Nestled in the historic Los Rios district, this delightful gingerbread home was originally built by Jose Garcia, a saloon owner for his wife, Refugio Yorba, between 1870 and 1880.
Unfortunately, tragedy befell Garcia, who was murdered in 1896. In 1903, Albert Pryor purchased the house but later suffered a serious stroke. His ghost has reportedly been seen sitting on the porch he so loved, smoking a cigar.
The house was donated to the historical society in 1976, restored, and furnished with period future. The building became known as the O’Neill Museum in honor of Marguerite O’Neill. She kept beautiful nearby Rancho Mission Viejo from being sold for urban expansion. The museum now houses old photos, books, maps, documents, genealogical and historical town records.
Bike to Doheny State Beach
For those into biking and the outdoors, and I certainly am, one amazing trek extends six miles from San Juan Capistrano to picturesque Doheny State Beach in nearby Dana Point.
San Juan Creek Trail is a well-maintained asphalt-paved path great for biking and jogging. The scent of orange trees is intoxicating, and the mountain and beach views are incredible. You’re also likely to see horseback riders as the area consists of numerous ranches and an equestrian center.
Hike in a Wilderness Park
An 8,000-acre protected wilderness preserve encompassing river terraces and sandstone canyons in the Santa Ana Mountains, Ronald W. Caspers Wilderness Park is a way to claim you’re truly a member of the “get lost club.”

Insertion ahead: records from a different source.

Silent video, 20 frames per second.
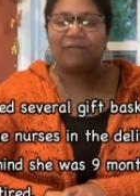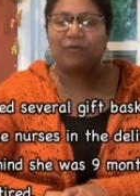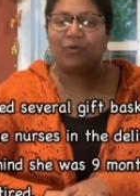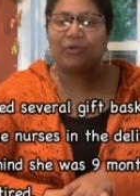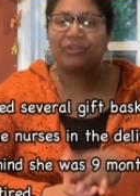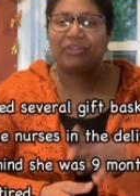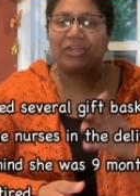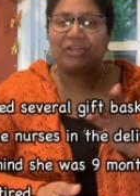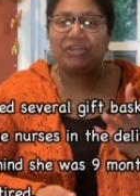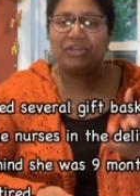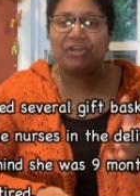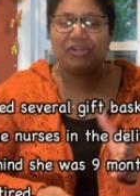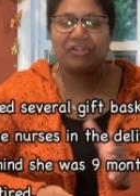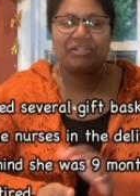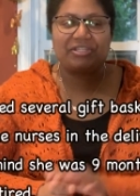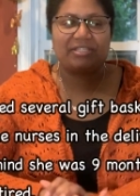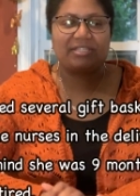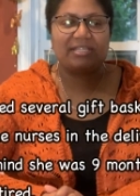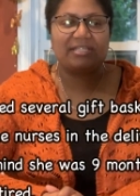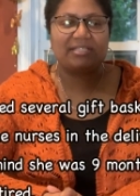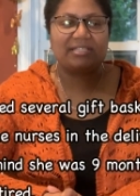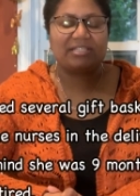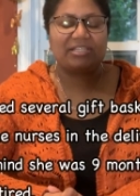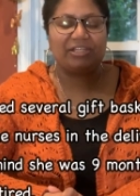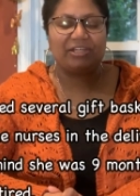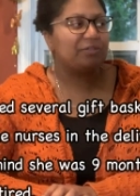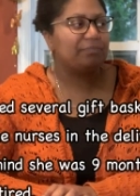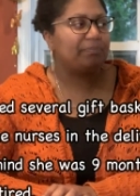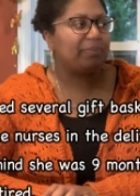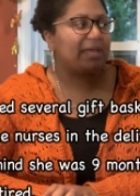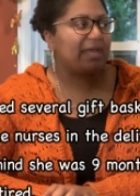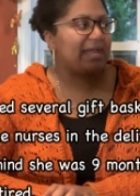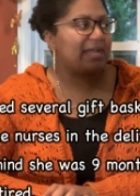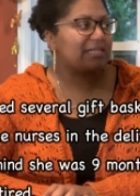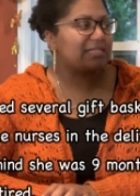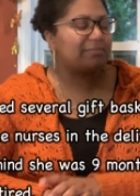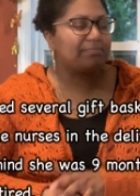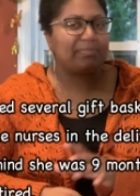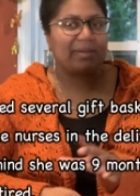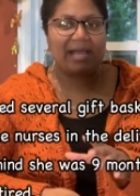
for the nurses. She packed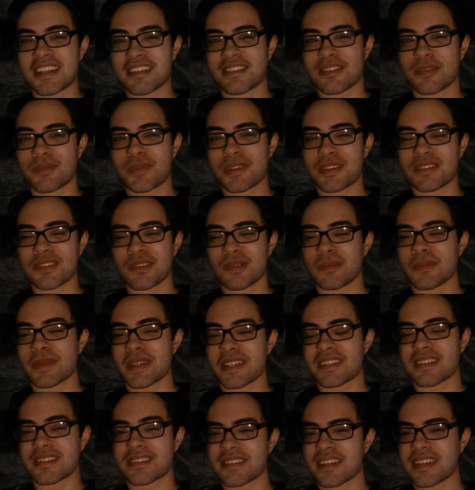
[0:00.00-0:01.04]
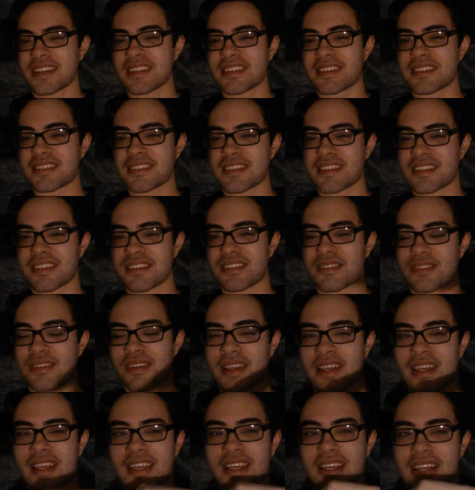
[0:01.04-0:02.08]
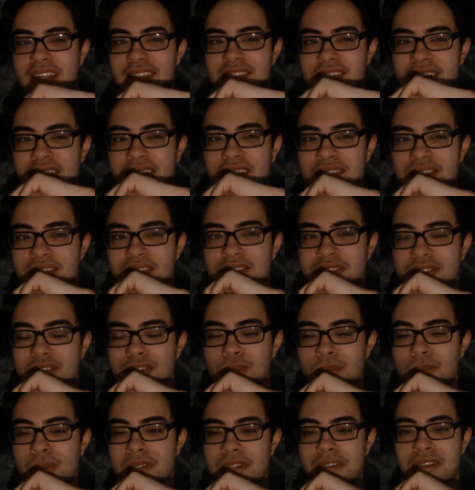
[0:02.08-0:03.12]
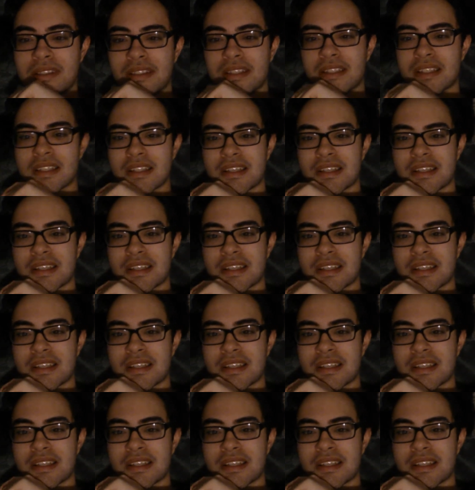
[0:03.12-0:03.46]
some things don't make sense, and the AI is kind of stupid.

Individual campsites are available for those who love sleeping in the great outdoors. Hiking and horseback riding are the main attractions here due to seasonable wildflower displays, a creek (dry in the absence of rainfall), groves of native Coastal Live Oak, and magnificent stands of California Sycamore. Trails lead through classic California riverine, desert, and rolling foothills terrain.
Word of warning, however, mountain lions frequent the area. It is, after all, their habitat. As the rangers advised, don’t venture off the marked trails. And remember to take everything back with you that you brought into the park, including your trash.